En estos tiempos en los que las descargas se adelantan incluso a las salas comerciales, que una película se estrene con dos años de retraso (tres respecto a su exhibición en festivales) parece una temeridad. La gestación de «Blue Valentine» fue tormentosa y su estreno en España no lo ha sido menos: quebró su distribuidora Wide Pictures (malos tiempos para la lírica, ya sabéis) y la cinta quedó en una especie de limbo del que sólo la voluntad de algunos (y, suponemos, la esperanza en el tirón del Gosling post-«Drive» y la Williams post-Marilyn) la han conseguido sacar. Lo que sigue pretende ser un pequeño estímulo para que, como yo, cometáis ese acto de fe (y casi crowdfunding) que es ir al cine y pagar tu entrada para ver una película que está a dos clics de distancia desde hace años… Porque creo que vale la pena.

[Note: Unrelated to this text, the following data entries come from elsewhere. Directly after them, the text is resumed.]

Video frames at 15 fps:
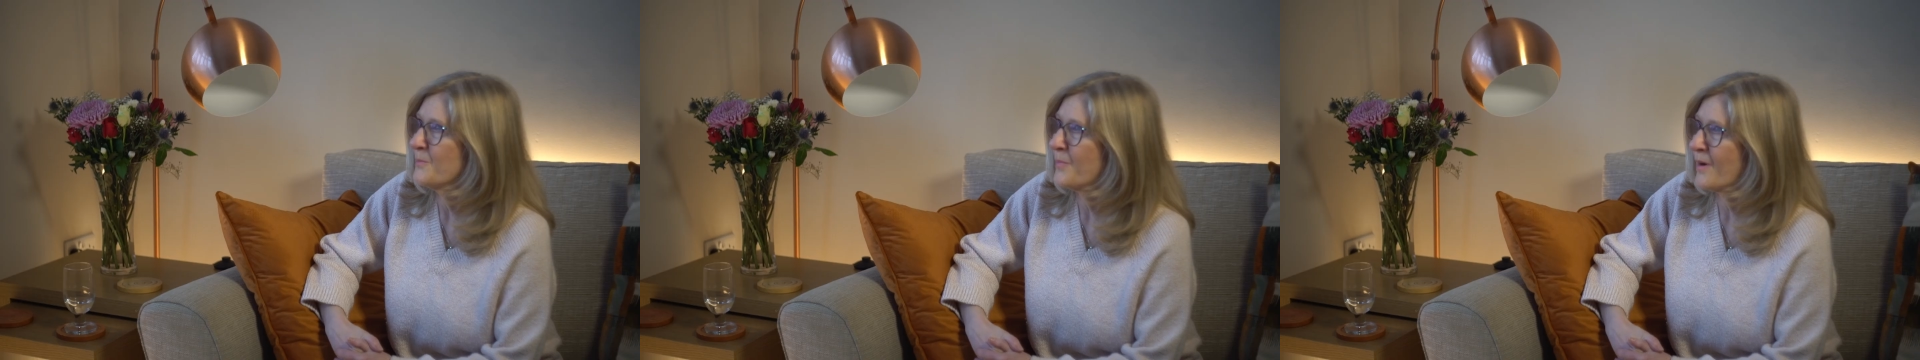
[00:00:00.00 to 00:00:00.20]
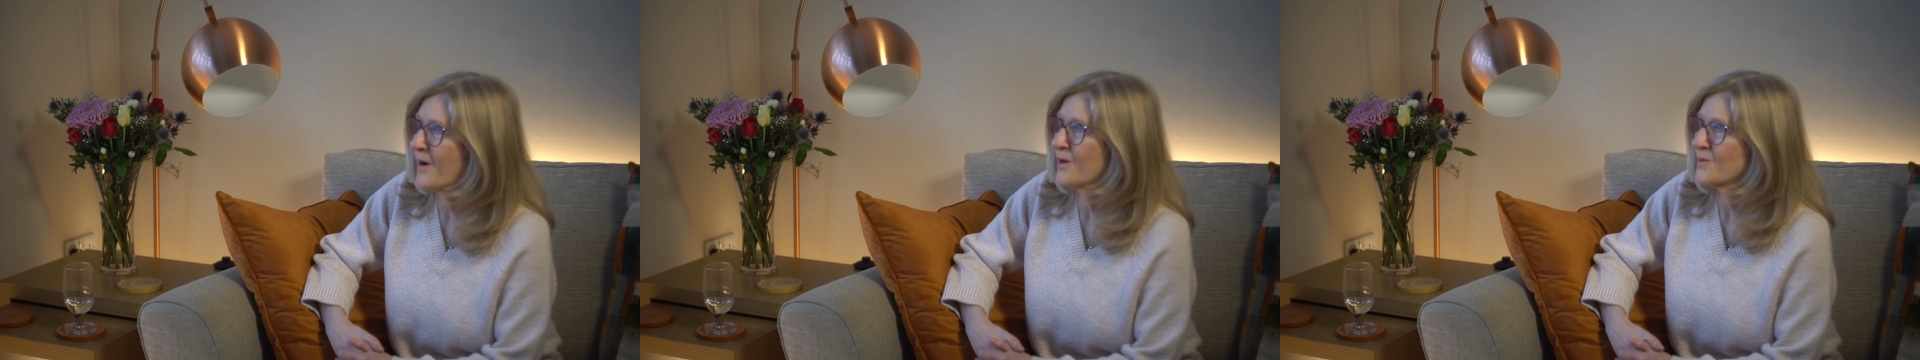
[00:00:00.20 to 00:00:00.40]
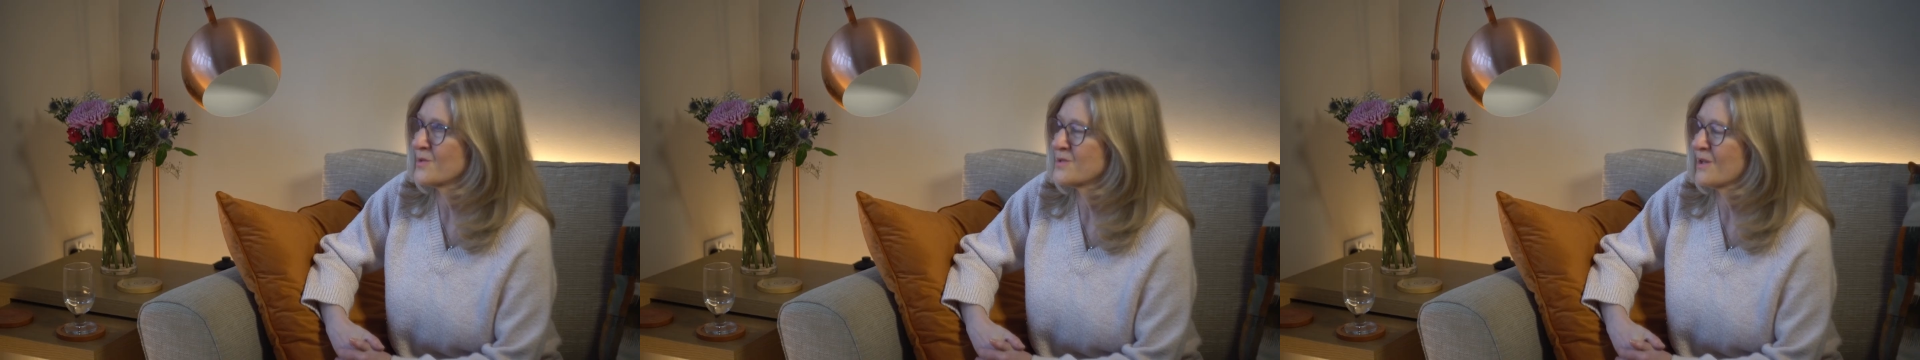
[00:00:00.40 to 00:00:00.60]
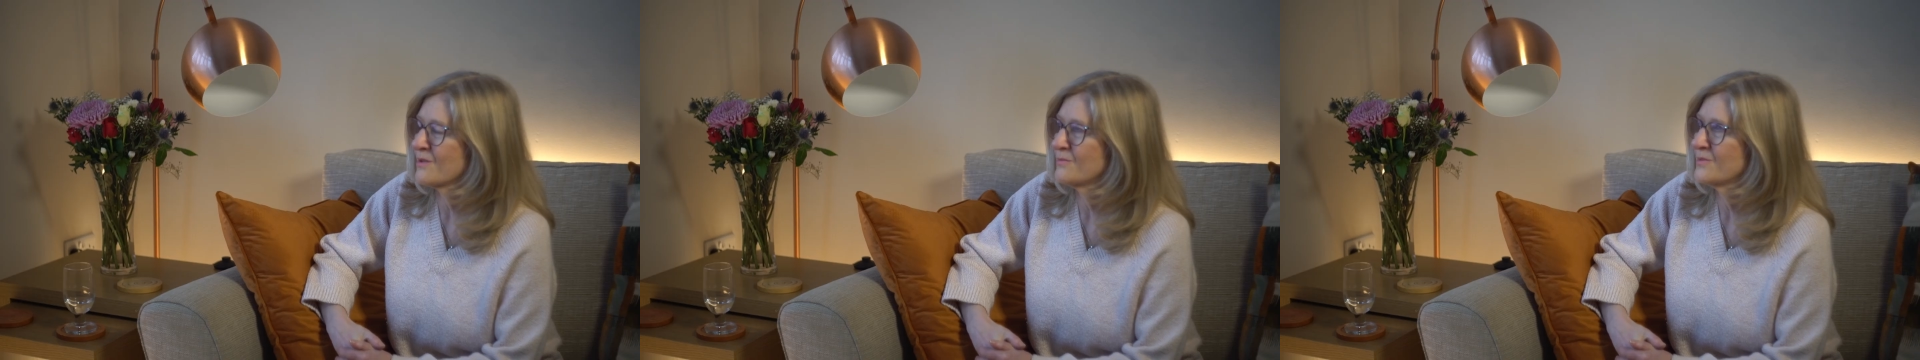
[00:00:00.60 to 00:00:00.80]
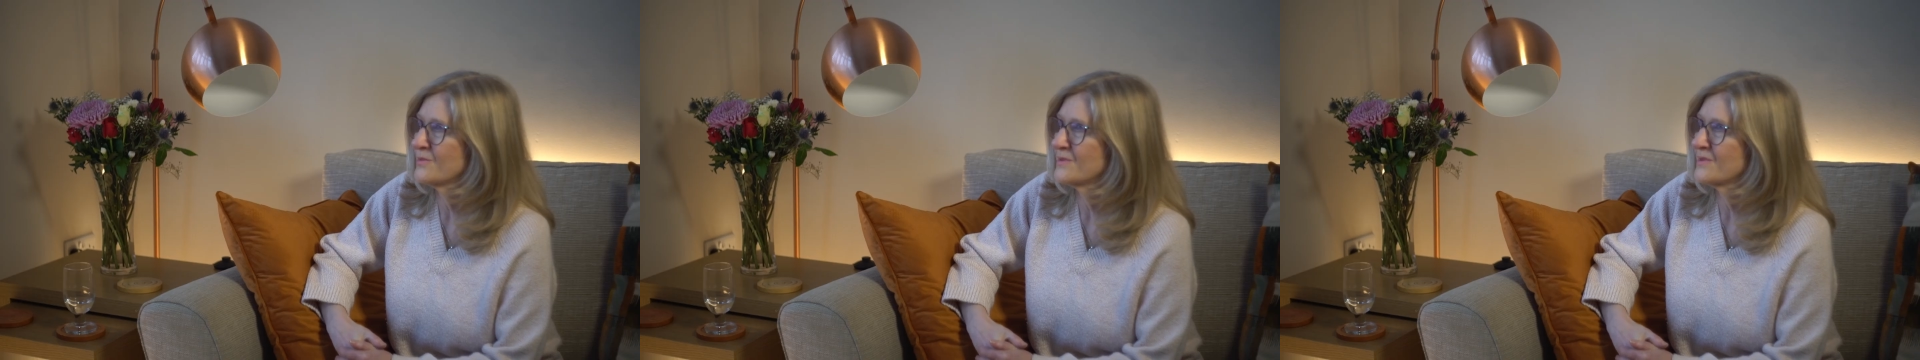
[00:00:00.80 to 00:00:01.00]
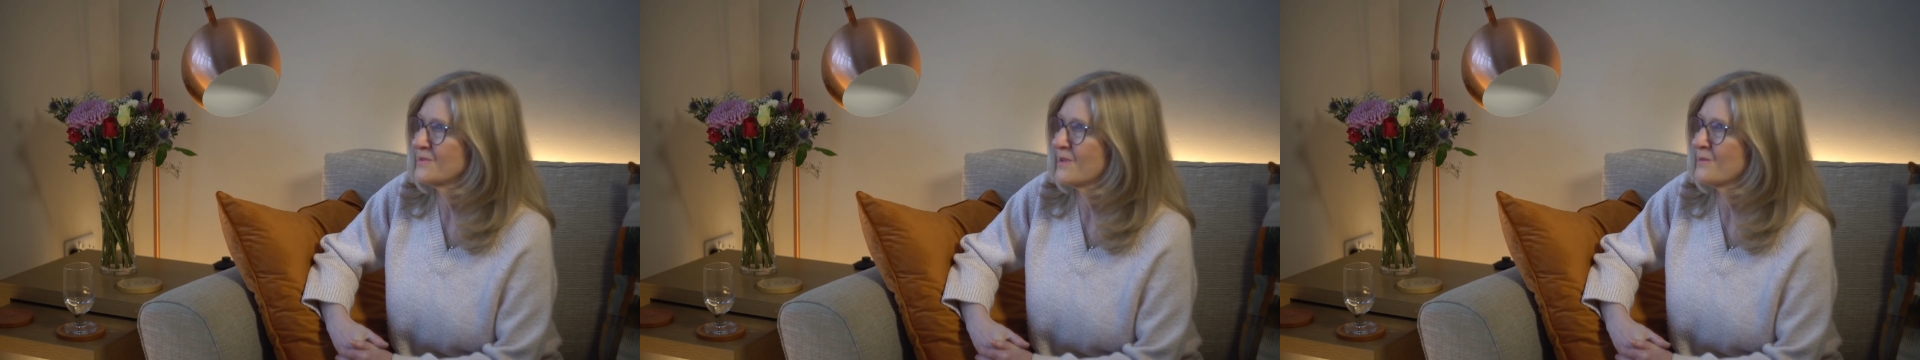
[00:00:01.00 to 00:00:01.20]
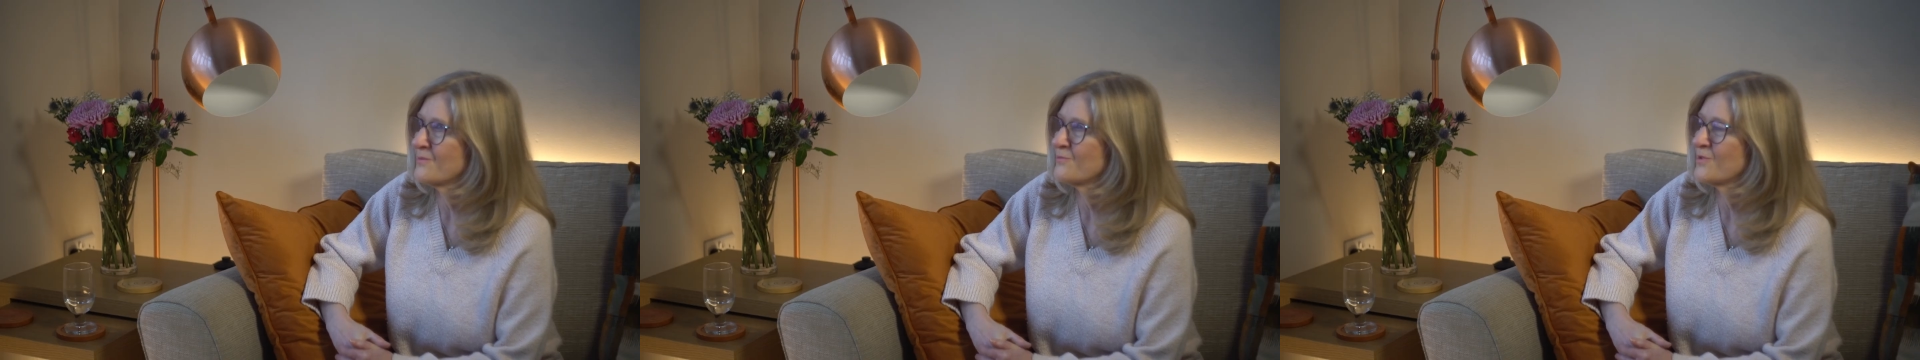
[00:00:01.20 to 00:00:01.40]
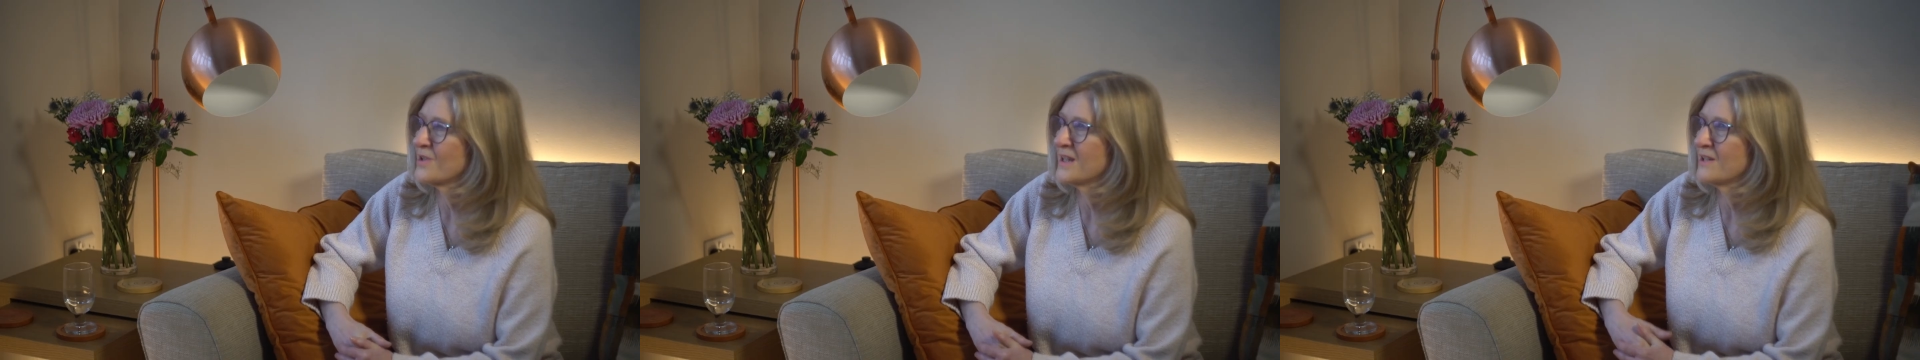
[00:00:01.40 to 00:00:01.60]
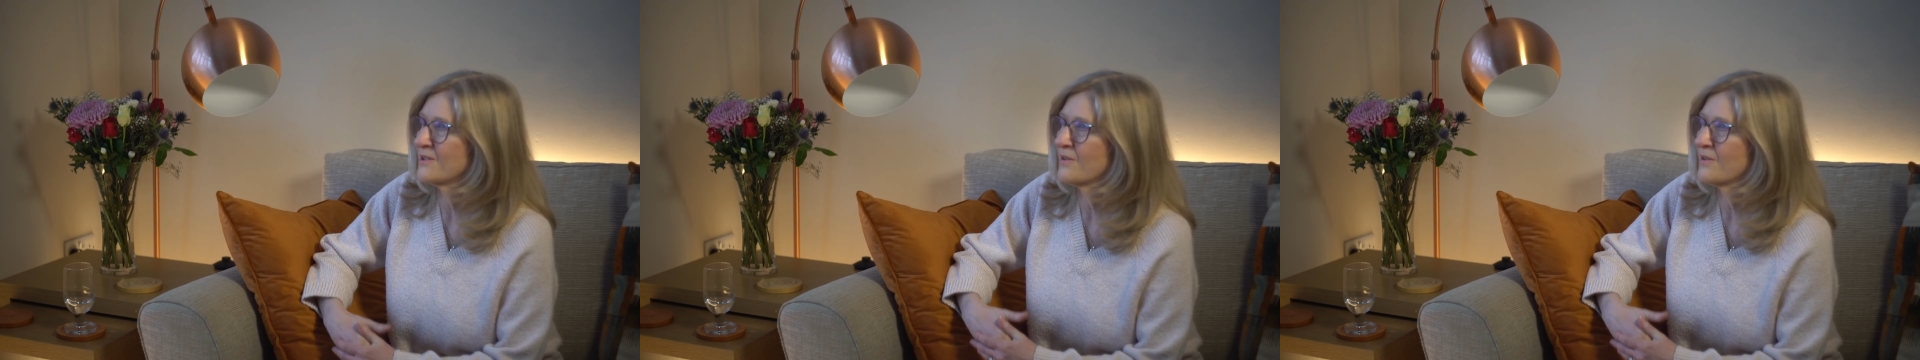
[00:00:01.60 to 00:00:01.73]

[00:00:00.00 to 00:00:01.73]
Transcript: I also am really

Vale la pena en primer lugar porque, pese a un envoltorio que pueda tirar para atrás por artificioso, «Blue Valentine» es muy sincera. Es preferible no desvelar demasiados detalles de la trama (no porque haya sorprendentes revelaciones, sino simplemente porque es mejor dejar que el espectador siga el relato como el director ha decidido contarlo), pero aun así es difícil resistirse a destacar momentos que resultan especialmente brillantes, ejemplos que puedan explicar la chispa. La película, por ejemplo, te gana al poco de empezar con esa mudanza de un anciano de la que ha sido su casa hacia la habitación del asilo y con la forma en que Ryan Gosling lo trata. Lo mismo ocurre en ese escenario cuando vemos a Michelle Williams encontrar en su abuela la complicidad que ningún otro miembro de la familia sabe darle o cuando disfrutamos contemplando la relación del propio Gosling futuro con su hija. Son pequeños momentos, sí, pero en su veracidad, en la espontaneidad que transmiten descansa gran parte del mérito del filme y sobre ellos se sustenta la propia historia.
Y vale la pena también por su discurso y la forma de desarrollarlo. «Blue Valentine» cuenta la descomposición de una pareja alternando dos líneas temporales: la relación en sus primeros pasos (cuando todo es no perfecto pero sí excitante) y, más tarde, justo cuando todo está a punto de irse al carajo. Esa superposición funciona (ambos niveles dialogan, se retroalimentan y benefician a la película en su conjunto) y, para colmo, porque no es tan habitual, está bien ejecutada: ni flashbacks ni flash-forwards dan vergüenza ajena por sus caracterizaciones, y ambos intérpretes (lejos de lucirse en una película en la que, al fin y al cabo, son también los productores ejecutivos) hilan una composición compleja e impecable. No es poco reto para un par de actores, a fin de cuentas, aprender a amarse y luego a odiarse y que ambas cosas resulten convincentes en menos de dos horas.
No es difícil ver en esta película una versión más o menos moderna (o posmoderna, o ultramoderna, lo que queráis) de «Dos en la Carretera» (Stanley Donen, 1967), pero a mí me ha recordado a otra obra maestra, una mucho más reciente y que viene a ser una de las películas más dolorosas que he visto jamás: «Revolutionary Road» (Sam Mendes, 2008). Porque, siendo como es ésta una película indie de manual (tan Sundance ella, que hasta tiene una banda sonora a cargo de Grizzly Bear), el jardín en el que se (nos) mete el debutante Derek Cianfrance es de una osadía y una profundidad (en el buen sentido de la palabra) dignas de elogio. Como en la cinta de DiCaprio y Winslet, «Blue Valentine» habla de fracasos, de derrotas, de conformismo, de ganas de escapar en busca de lo que un día tuviste pero ahora (por cómodo que te encuentres) ya no tienes. Tmabién de la terrible sensación de mirarse en el espejo y comprobar que no tienes el coraje para recuperar. El cine nos cuenta el nacimiento de muchísimas historias de amor, pero la destrucción de muchas menos; y no es difícil imaginar por qué: es mucho más duro, más complicado, menos agradecido. Como aquí.
Le achaco a «Blue Valentine» un par de trazos gruesos en la última media hora, un par de momentos que, como había hecho hasta ese momento, podía haberme ahorrado o explicado de otra forma, pero se lo acabo perdonando porque la empresa en la que me embarca resulta a la postre mucho mayor, más descorazonadoramente satisfactoria, si es que cabe usar esta palabra para definir una película como esta. Lamento no recordar a quién atribuir la cita, pero la definición es tan certera que no me resisto a robarla: «Blue Valentine» es la película que Isabel Coixet lleva años queriendo hacer, pero no le sale. O sí, la hizo, se llamó «Cosas que Nunca te Dije» y nunca la consiguió repetir. La historia, en fin, de otro fracaso. Todos tenemos de ésos. Y duelen.